▶ _Stored items_:
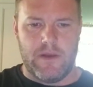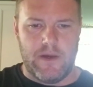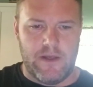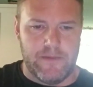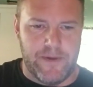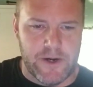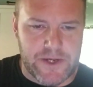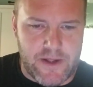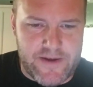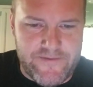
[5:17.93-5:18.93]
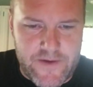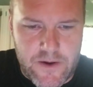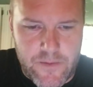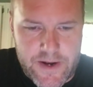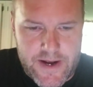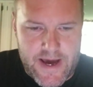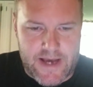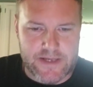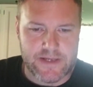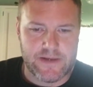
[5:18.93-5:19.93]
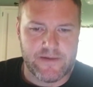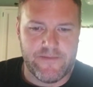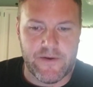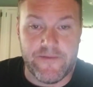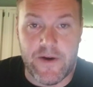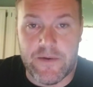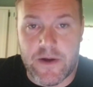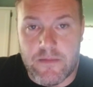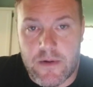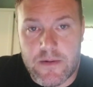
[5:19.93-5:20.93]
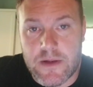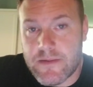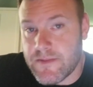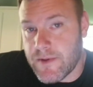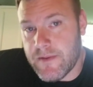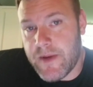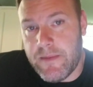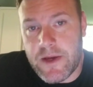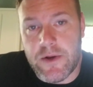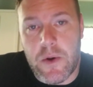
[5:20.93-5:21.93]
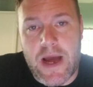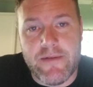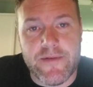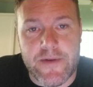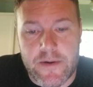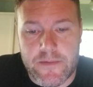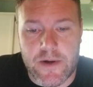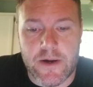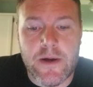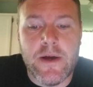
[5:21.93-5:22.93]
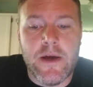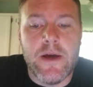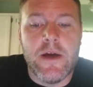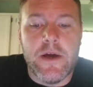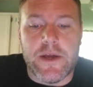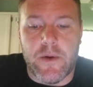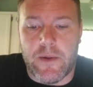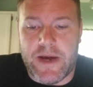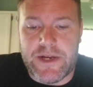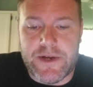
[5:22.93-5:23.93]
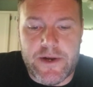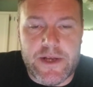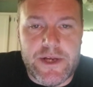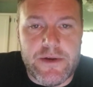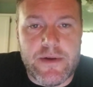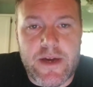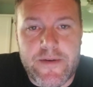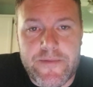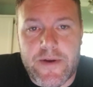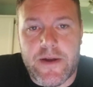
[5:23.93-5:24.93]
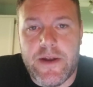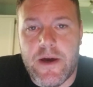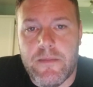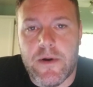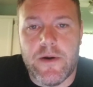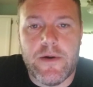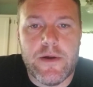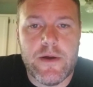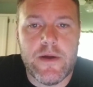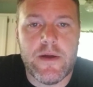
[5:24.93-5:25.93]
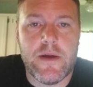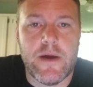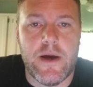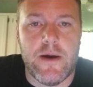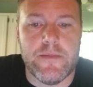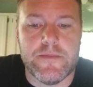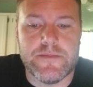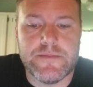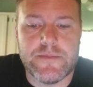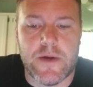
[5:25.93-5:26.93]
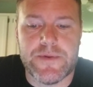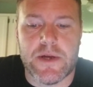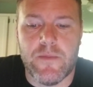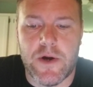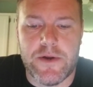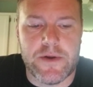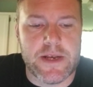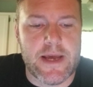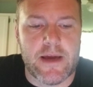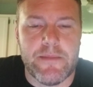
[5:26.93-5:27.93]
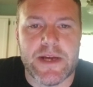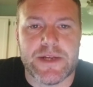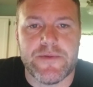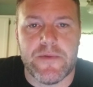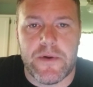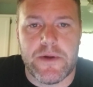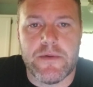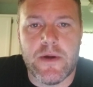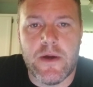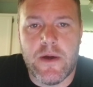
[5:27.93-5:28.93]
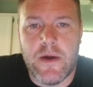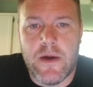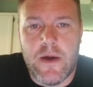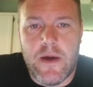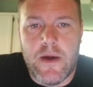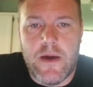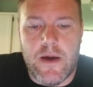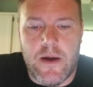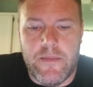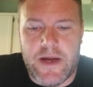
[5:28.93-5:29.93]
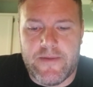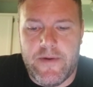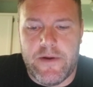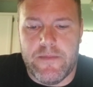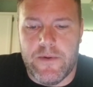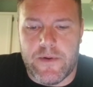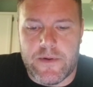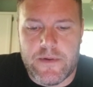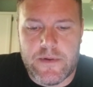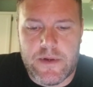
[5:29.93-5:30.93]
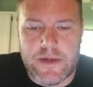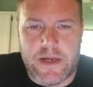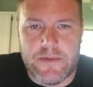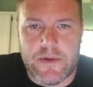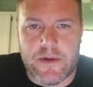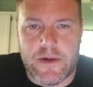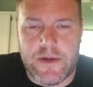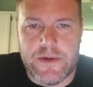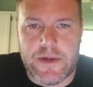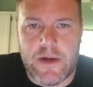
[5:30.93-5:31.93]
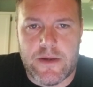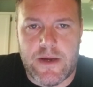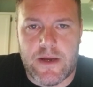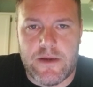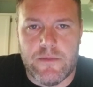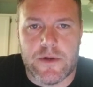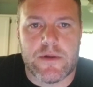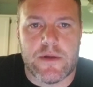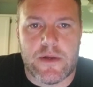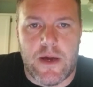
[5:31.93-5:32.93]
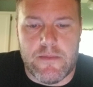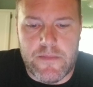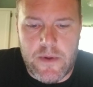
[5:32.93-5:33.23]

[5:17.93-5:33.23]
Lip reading: In the personal info, when it asks for a phone number, well, maybe you don't have a phone. Well, you want to make sure that you give a number of someone who can take a message for you. That's very important because that's what they're going to use to contact you most of the time.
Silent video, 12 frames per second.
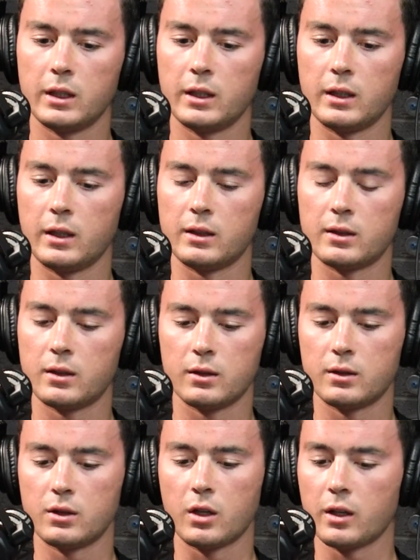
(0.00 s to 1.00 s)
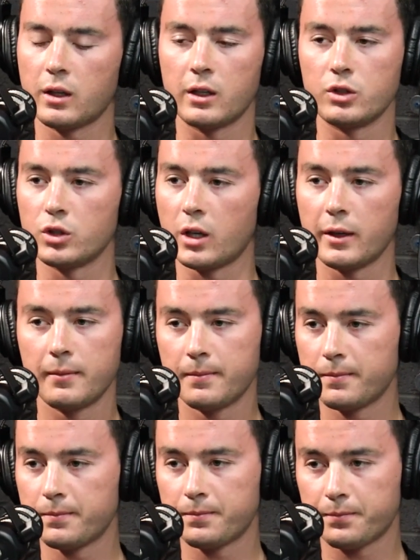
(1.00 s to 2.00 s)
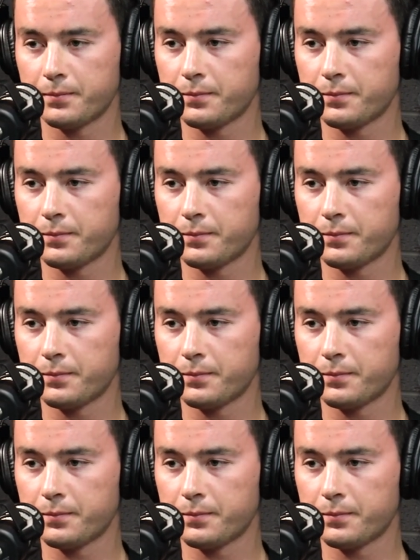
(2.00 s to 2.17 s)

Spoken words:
it's not cut and dry. Right.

▶ _Task objective_: The records are to be retyped in full and exactly, with no image carried over.

▶ _Written answer_:
[5:17.93-5:18.93]
[5:18.93-5:19.93]
[5:19.93-5:20.93]
[5:20.93-5:21.93]
[5:21.93-5:22.93]
[5:22.93-5:23.93]
[5:23.93-5:24.93]
[5:24.93-5:25.93]
[5:25.93-5:26.93]
[5:26.93-5:27.93]
[5:27.93-5:28.93]
[5:28.93-5:29.93]
[5:29.93-5:30.93]
[5:30.93-5:31.93]
[5:31.93-5:32.93]
[5:32.93-5:33.23]

[5:17.93-5:33.23]
Lip reading: In the personal info, when it asks for a phone number, well, maybe you don't have a phone. Well, you want to make sure that you give a number of someone who can take a message for you. That's very important because that's what they're going to use to contact you most of the time.
Silent video, 12 frames per second.
(0.00 s to 1.00 s)
(1.00 s to 2.00 s)
(2.00 s to 2.17 s)

Spoken words:
it's not cut and dry. Right.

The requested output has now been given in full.